What this task involves:
Your answer must be an exact copy of the listing, with the images left out.
+++
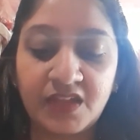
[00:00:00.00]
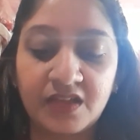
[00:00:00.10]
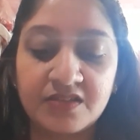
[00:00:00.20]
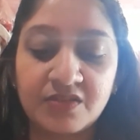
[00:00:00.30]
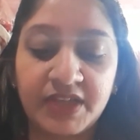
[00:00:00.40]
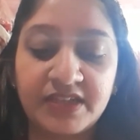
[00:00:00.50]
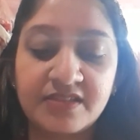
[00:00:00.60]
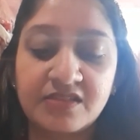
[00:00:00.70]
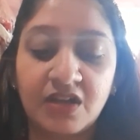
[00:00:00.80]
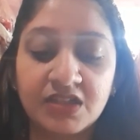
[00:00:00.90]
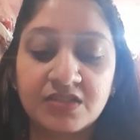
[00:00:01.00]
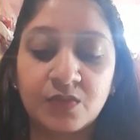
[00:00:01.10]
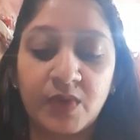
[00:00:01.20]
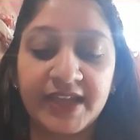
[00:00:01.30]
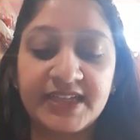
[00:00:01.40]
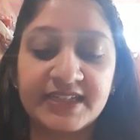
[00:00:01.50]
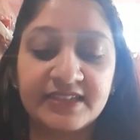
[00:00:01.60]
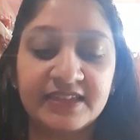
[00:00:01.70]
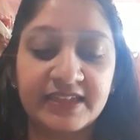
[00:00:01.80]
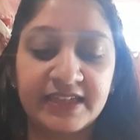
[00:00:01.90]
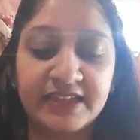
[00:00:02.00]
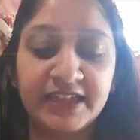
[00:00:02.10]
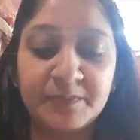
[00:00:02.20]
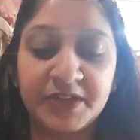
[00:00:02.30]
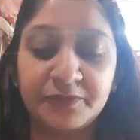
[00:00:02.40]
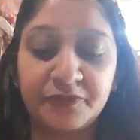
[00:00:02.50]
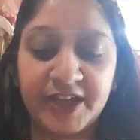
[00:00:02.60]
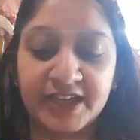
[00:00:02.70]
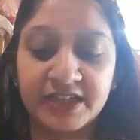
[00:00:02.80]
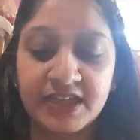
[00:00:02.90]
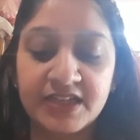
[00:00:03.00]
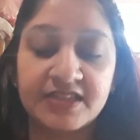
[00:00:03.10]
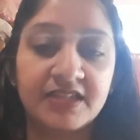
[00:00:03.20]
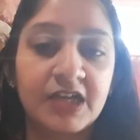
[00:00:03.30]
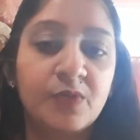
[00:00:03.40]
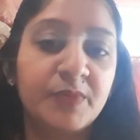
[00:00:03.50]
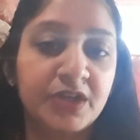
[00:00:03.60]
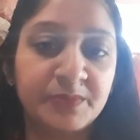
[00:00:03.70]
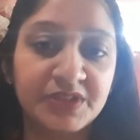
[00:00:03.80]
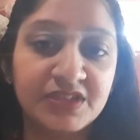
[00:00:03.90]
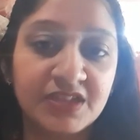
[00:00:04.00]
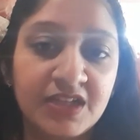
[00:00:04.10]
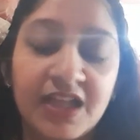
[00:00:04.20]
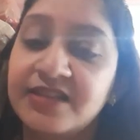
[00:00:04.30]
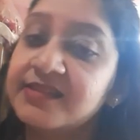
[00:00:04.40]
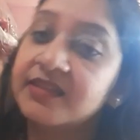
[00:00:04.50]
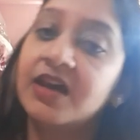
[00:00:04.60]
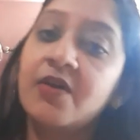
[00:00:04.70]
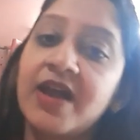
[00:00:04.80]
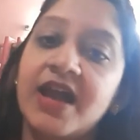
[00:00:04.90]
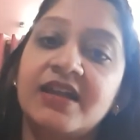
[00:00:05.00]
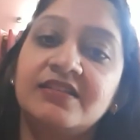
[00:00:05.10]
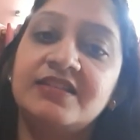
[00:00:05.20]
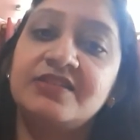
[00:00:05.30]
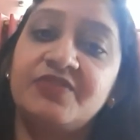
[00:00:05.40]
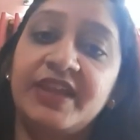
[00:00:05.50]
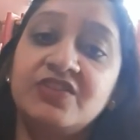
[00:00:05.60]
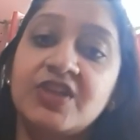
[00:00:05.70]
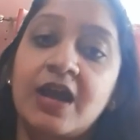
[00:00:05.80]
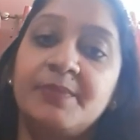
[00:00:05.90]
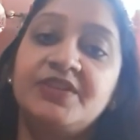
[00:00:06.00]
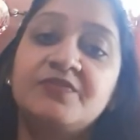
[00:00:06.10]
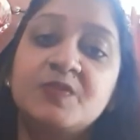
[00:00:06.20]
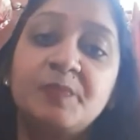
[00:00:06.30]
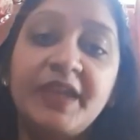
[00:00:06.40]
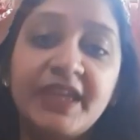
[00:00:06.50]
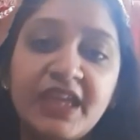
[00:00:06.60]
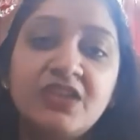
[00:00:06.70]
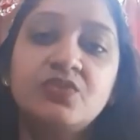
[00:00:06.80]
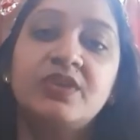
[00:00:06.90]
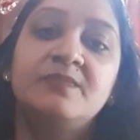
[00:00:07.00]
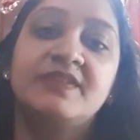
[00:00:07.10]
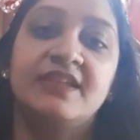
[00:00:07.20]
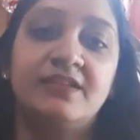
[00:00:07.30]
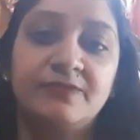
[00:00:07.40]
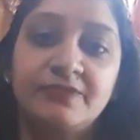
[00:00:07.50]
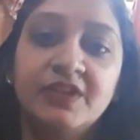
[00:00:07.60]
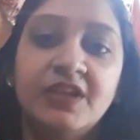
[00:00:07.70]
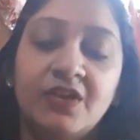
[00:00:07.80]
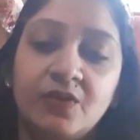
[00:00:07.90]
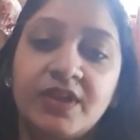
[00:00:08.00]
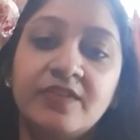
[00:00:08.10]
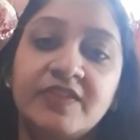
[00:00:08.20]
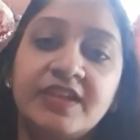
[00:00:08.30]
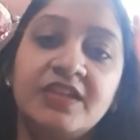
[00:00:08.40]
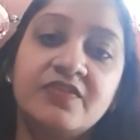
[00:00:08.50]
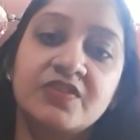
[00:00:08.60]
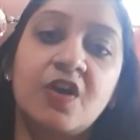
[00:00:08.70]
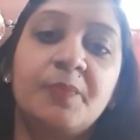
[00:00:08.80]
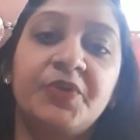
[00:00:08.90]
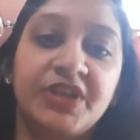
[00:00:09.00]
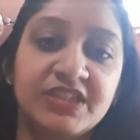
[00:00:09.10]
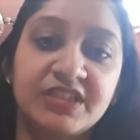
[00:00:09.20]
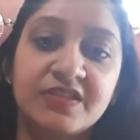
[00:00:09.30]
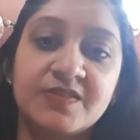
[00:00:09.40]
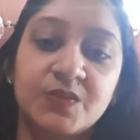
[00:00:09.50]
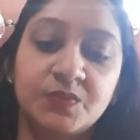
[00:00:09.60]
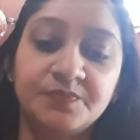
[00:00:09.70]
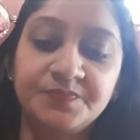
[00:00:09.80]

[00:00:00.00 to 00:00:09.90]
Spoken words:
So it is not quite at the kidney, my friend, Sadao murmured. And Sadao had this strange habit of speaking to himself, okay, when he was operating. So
+++
Response:
[00:00:00.00]
[00:00:00.10]
[00:00:00.20]
[00:00:00.30]
[00:00:00.40]
[00:00:00.50]
[00:00:00.60]
[00:00:00.70]
[00:00:00.80]
[00:00:00.90]
[00:00:01.00]
[00:00:01.10]
[00:00:01.20]
[00:00:01.30]
[00:00:01.40]
[00:00:01.50]
[00:00:01.60]
[00:00:01.70]
[00:00:01.80]
[00:00:01.90]
[00:00:02.00]
[00:00:02.10]
[00:00:02.20]
[00:00:02.30]
[00:00:02.40]
[00:00:02.50]
[00:00:02.60]
[00:00:02.70]
[00:00:02.80]
[00:00:02.90]
[00:00:03.00]
[00:00:03.10]
[00:00:03.20]
[00:00:03.30]
[00:00:03.40]
[00:00:03.50]
[00:00:03.60]
[00:00:03.70]
[00:00:03.80]
[00:00:03.90]
[00:00:04.00]
[00:00:04.10]
[00:00:04.20]
[00:00:04.30]
[00:00:04.40]
[00:00:04.50]
[00:00:04.60]
[00:00:04.70]
[00:00:04.80]
[00:00:04.90]
[00:00:05.00]
[00:00:05.10]
[00:00:05.20]
[00:00:05.30]
[00:00:05.40]
[00:00:05.50]
[00:00:05.60]
[00:00:05.70]
[00:00:05.80]
[00:00:05.90]
[00:00:06.00]
[00:00:06.10]
[00:00:06.20]
[00:00:06.30]
[00:00:06.40]
[00:00:06.50]
[00:00:06.60]
[00:00:06.70]
[00:00:06.80]
[00:00:06.90]
[00:00:07.00]
[00:00:07.10]
[00:00:07.20]
[00:00:07.30]
[00:00:07.40]
[00:00:07.50]
[00:00:07.60]
[00:00:07.70]
[00:00:07.80]
[00:00:07.90]
[00:00:08.00]
[00:00:08.10]
[00:00:08.20]
[00:00:08.30]
[00:00:08.40]
[00:00:08.50]
[00:00:08.60]
[00:00:08.70]
[00:00:08.80]
[00:00:08.90]
[00:00:09.00]
[00:00:09.10]
[00:00:09.20]
[00:00:09.30]
[00:00:09.40]
[00:00:09.50]
[00:00:09.60]
[00:00:09.70]
[00:00:09.80]

[00:00:00.00 to 00:00:09.90]
Spoken words:
So it is not quite at the kidney, my friend, Sadao murmured. And Sadao had this strange habit of speaking to himself, okay, when he was operating. So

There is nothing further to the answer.